### TO DO
Please write out, exactly as they appear, the line containing "[4:42.52-4:43.52]" and every line after it to the end of the records, and nothing more.

### DATA IN THIS EXERCISE
──────

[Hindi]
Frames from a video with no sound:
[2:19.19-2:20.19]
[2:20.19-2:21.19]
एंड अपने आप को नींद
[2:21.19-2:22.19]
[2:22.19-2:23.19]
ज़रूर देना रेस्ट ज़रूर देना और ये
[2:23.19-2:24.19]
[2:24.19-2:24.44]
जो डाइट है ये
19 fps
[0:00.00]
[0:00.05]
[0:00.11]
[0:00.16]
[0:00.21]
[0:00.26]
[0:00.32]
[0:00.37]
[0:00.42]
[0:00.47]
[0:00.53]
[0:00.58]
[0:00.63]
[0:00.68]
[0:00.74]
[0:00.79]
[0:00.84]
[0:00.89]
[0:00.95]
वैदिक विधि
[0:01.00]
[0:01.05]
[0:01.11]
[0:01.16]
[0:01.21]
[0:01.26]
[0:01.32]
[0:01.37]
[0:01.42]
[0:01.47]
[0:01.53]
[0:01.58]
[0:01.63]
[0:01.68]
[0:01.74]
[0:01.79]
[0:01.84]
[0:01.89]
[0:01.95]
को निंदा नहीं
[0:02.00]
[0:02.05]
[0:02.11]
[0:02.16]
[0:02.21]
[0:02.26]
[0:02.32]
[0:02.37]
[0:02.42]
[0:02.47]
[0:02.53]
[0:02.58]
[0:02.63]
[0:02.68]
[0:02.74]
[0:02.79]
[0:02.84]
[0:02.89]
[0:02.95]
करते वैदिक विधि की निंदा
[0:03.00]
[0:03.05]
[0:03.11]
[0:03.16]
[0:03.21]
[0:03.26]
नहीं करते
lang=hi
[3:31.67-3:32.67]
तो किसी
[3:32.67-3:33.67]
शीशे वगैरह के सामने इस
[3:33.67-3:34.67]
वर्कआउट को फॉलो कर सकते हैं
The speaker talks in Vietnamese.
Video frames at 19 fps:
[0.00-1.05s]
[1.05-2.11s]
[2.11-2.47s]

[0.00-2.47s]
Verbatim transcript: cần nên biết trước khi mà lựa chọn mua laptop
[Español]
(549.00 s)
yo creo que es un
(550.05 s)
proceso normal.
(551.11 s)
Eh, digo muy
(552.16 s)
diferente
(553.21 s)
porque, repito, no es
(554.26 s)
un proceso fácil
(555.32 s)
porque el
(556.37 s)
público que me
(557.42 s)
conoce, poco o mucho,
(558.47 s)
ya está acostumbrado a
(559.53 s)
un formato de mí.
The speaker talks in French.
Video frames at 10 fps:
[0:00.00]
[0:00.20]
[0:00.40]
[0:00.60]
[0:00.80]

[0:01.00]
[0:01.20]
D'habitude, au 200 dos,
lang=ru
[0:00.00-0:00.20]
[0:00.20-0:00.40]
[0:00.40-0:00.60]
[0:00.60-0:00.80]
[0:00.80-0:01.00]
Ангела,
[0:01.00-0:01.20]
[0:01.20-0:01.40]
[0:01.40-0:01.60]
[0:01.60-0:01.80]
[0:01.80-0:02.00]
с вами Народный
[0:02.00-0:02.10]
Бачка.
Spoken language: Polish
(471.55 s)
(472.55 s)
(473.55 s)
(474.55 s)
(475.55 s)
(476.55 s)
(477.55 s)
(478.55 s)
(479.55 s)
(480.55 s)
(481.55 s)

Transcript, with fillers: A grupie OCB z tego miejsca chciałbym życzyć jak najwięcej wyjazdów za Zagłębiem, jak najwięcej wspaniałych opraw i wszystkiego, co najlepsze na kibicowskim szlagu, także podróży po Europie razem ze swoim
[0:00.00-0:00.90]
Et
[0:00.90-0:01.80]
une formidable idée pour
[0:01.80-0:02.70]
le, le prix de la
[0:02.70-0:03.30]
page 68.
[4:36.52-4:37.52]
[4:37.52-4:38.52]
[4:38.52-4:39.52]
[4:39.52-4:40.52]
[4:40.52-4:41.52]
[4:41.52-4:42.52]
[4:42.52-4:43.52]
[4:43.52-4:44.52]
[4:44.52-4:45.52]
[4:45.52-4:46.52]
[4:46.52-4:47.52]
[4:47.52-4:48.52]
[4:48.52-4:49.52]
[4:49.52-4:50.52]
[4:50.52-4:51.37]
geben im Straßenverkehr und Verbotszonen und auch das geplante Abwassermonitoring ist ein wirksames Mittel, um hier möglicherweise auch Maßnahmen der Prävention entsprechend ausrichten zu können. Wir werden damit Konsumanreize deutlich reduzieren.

──────

### SOLUTION TO THIS EXERCISE
[4:42.52-4:43.52]
[4:43.52-4:44.52]
[4:44.52-4:45.52]
[4:45.52-4:46.52]
[4:46.52-4:47.52]
[4:47.52-4:48.52]
[4:48.52-4:49.52]
[4:49.52-4:50.52]
[4:50.52-4:51.37]
geben im Straßenverkehr und Verbotszonen und auch das geplante Abwassermonitoring ist ein wirksames Mittel, um hier möglicherweise auch Maßnahmen der Prävention entsprechend ausrichten zu können. Wir werden damit Konsumanreize deutlich reduzieren.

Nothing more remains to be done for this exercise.